Britain’s HMS Prince of Wales was built to embody modern carrier aviation: a large-deck warship able to move air power, command allied formations, and operate far from home without relying on foreign airfields. On paper, the design still carries that promise. In practice, the ship has become a case study in how a carrier’s value depends less on size than on readiness, escorts, aircraft availability, and sustainment.

The most striking issue is not a single defect. It is the gap between intended role and usable combat power. That gap has turned the Queen Elizabeth-class debate into a larger question about whether the Royal Navy’s carrier force is being resourced as an integrated system or managed as two high-profile hulls with too little depth around them.

1. The availability record has become the defining statistic
The figure that continues to shadow HMS Prince of Wales is 21.3% of commissioned time at sea. That number captures more than bad luck. It signals how technical faults and long repair periods can erode the strategic usefulness of a carrier even before any crisis begins. Prince of Wales was commissioned in 2019, but flooding damage in 2020 and a major propeller-shaft coupling failure in 2022 kept the ship out of action for extended stretches.
A carrier that spends too much of its service life in dock cannot provide dependable surge capacity, and dependence on one hull rises whenever the sister ship is also in maintenance. That pattern weakens deterrence because allies and planners need predictable availability, not occasional presence.

2. A carrier is only as credible as the air wing it can actually generate
The class was built around the F-35B, and the ship can theoretically embark far more aircraft than Britain routinely fields. In service, the challenge has been generating enough jets at readiness, along with crews, maintainers, and spare capacity, to sustain carrier operations without stripping other commitments.
Prince of Wales is designed for a carrier air wing of up to 24 to 36 F-35Bs in normal operations, with larger surge figures often cited. But capacity on paper is not the same as routinely deployable mass. The Royal Navy and Royal Air Force jointly operate the UK’s F-35B force, which means every carrier deployment is tied to wider fleet management decisions, regeneration cycles, and maintenance realities.

3. The self-defense fit remains thin for a ship of this size
Prince of Wales carries sensors and close-in defenses, but the ship’s organic protection is heavily weighted toward the final layer. Its 3 × Phalanx CIWS are useful, but they are point-defense systems designed for threats that have already penetrated outer defenses.
That matters because modern anti-ship warfare punishes any fleet that lacks depth. A carrier operating near missile and drone threats depends on layered protection from escorts, aircraft, surveillance, and battle management. Without that wider shield, even a sophisticated flight deck starts to look exposed.

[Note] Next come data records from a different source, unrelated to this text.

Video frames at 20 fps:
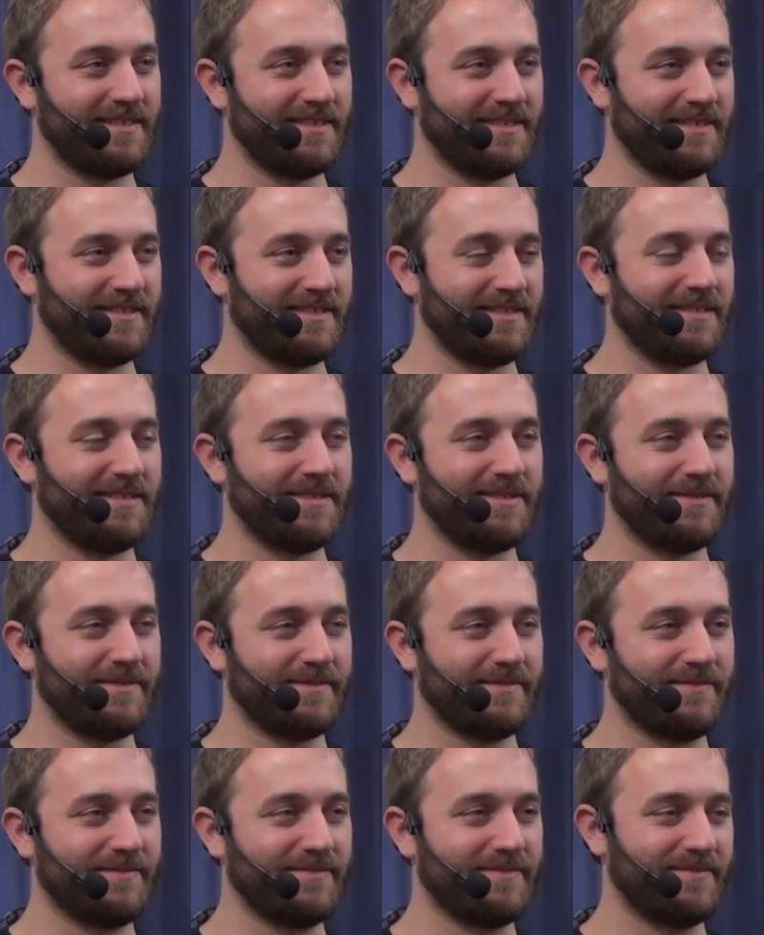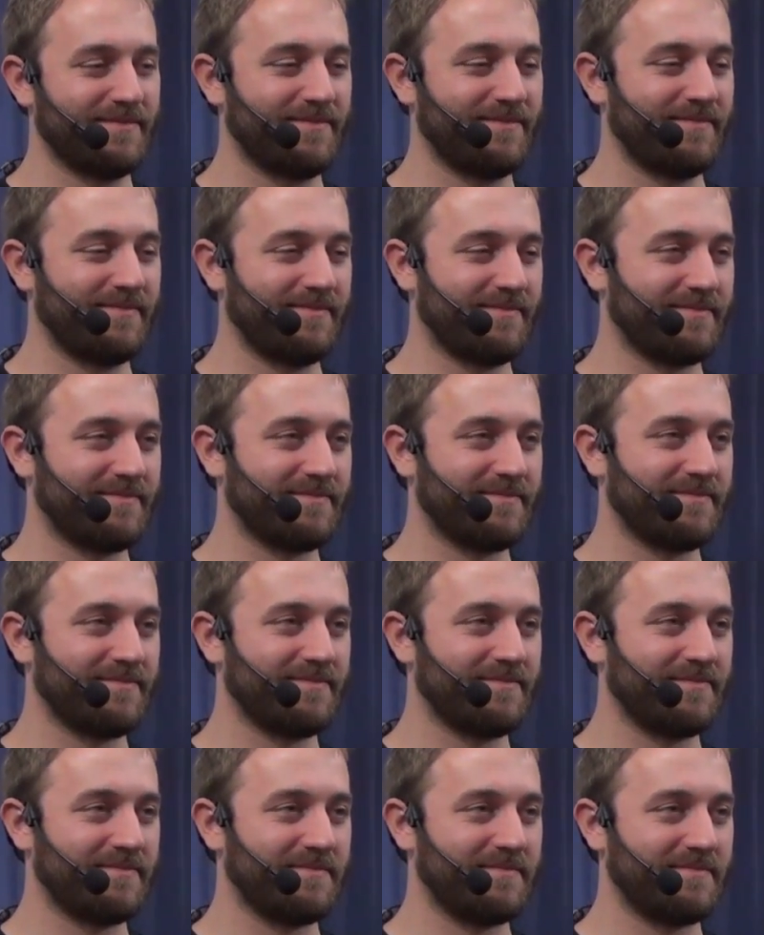
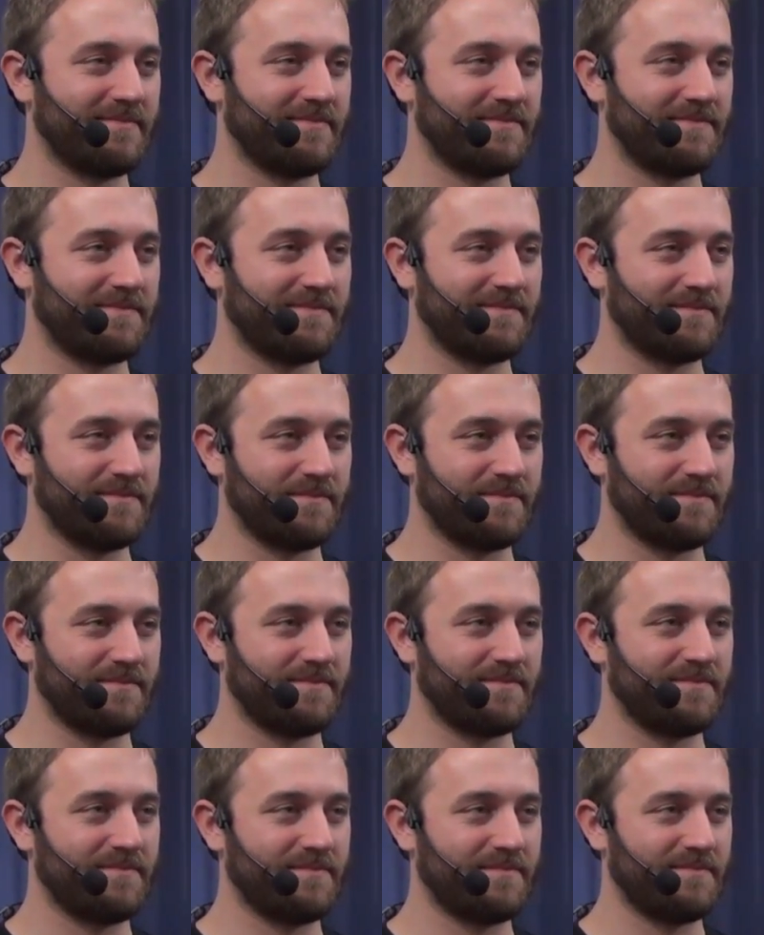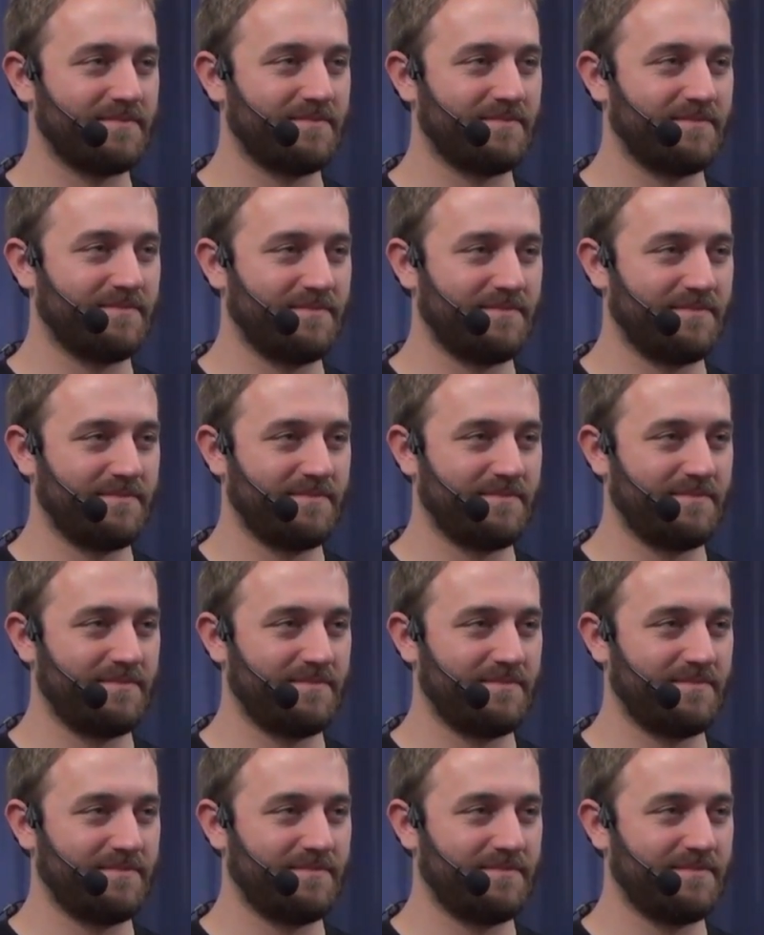
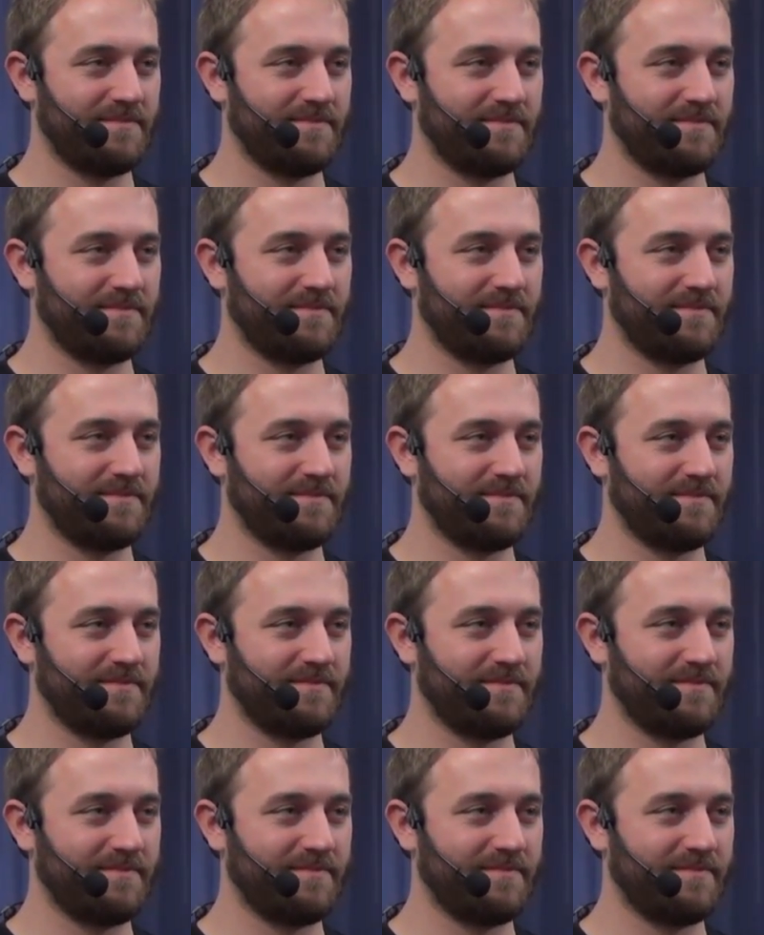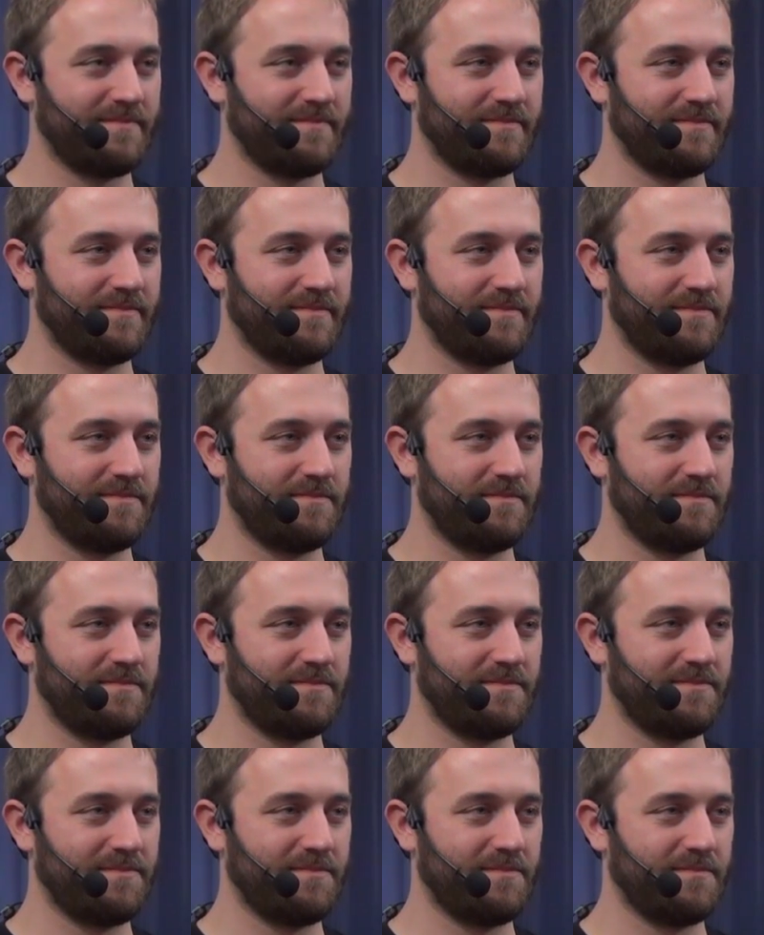
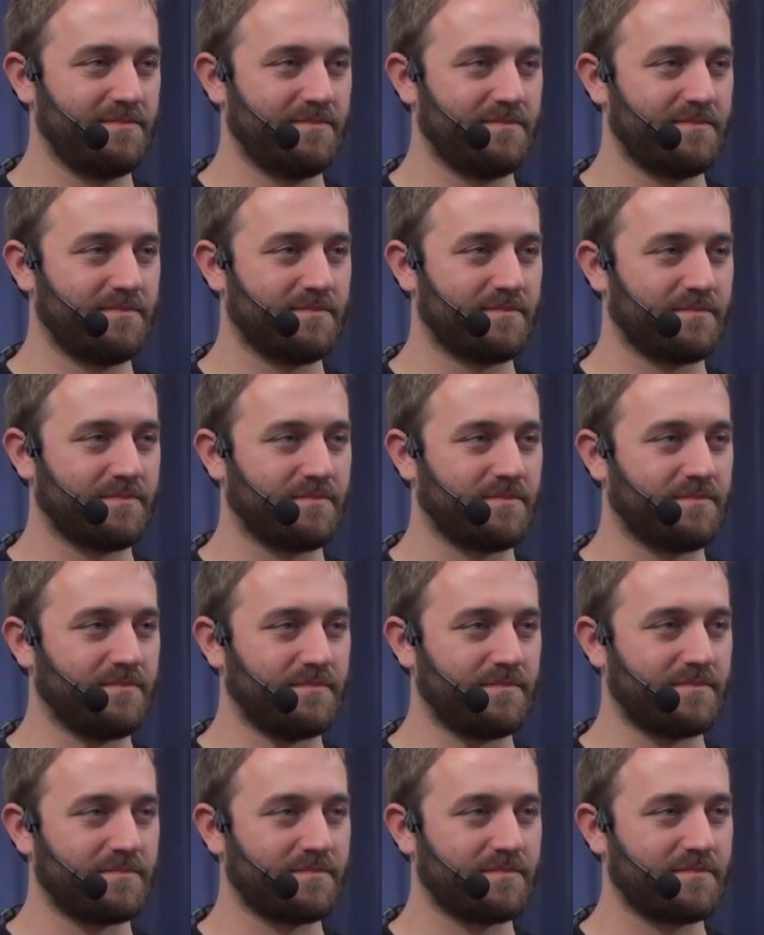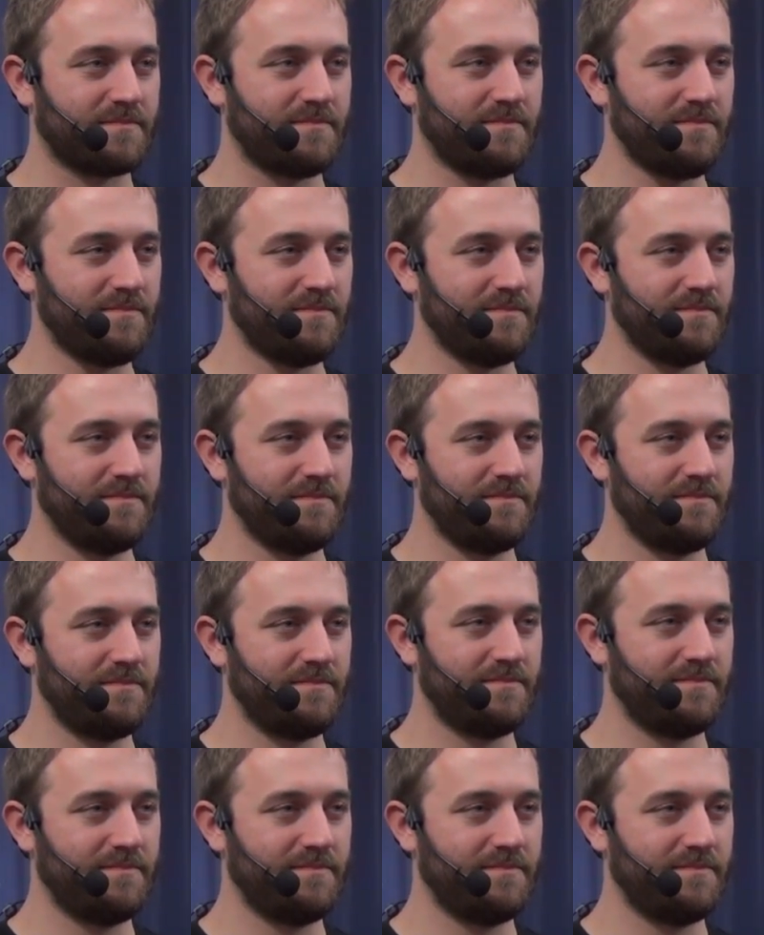No words are spoken by the person on screen.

4. Escort shortages are now part of the carrier story
Large carriers do not sail alone in serious operations. They need destroyers, frigates, submarines, support ships, and aircraft to create the protective envelope that makes carrier aviation possible. That is where Britain’s problem becomes structural. Recent assessments of readiness have pointed to a narrow pool of immediately deployable escorts, while specialist reporting has noted that any short-notice sailing by Prince of Wales would likely require European allies to provide additional escorts.
That is not unusual in coalition operations, but it is a limitation when a carrier is presented as sovereign power projection. A carrier strike group is a system-of-systems; when the escort layer is thin, the capital ship’s freedom of action shrinks with it.

5. Reliability problems have expanded from engineering to credibility
Mechanical faults are expected in complex warships. Repeated high-visibility failures are different. The Queen Elizabeth class has dealt with flooding, shaft issues, delayed deployments, and recurring public scrutiny over sustainment, including crew-living concerns on the sister ship. Each episode adds to the perception that the class is harder to keep available than originally planned.
That perception has fed periodic discussion of “extended readiness” for one carrier, effectively reducing active carrier capacity to preserve personnel and budget. Once that conversation enters the mainstream, the issue is no longer only engineering. It becomes doctrinal: whether Britain wants continuous carrier relevance or a more occasional expeditionary option.

6. The design still offers real strategic utility
None of this makes Prince of Wales irrelevant. The ship remains one of the largest warships ever built for the Royal Navy, with a long flight deck, substantial range, and the ability to host fixed-wing jets, helicopters, command staff, and multinational detachments. The class has also shown adaptability, including aviation trials and coalition deployments that underline its value as a flexible maritime air base.

That is precisely why the readiness debate matters. The platform itself is not the central weakness. The pressure points are around it: aircraft numbers, escort depth, maintenance resilience, and manpower. When those pieces align, the carrier becomes a highly visible instrument of naval diplomacy and air power. When they do not, the ship risks being judged by time in dock rather than capability at sea.

Prince of Wales therefore represents both ambition and warning. Britain still possesses a serious carrier design, but modern carrier power is not measured by tonnage alone. It is measured by how often the ship can sail, how well it is protected, and whether the surrounding force can keep pace with the flagship.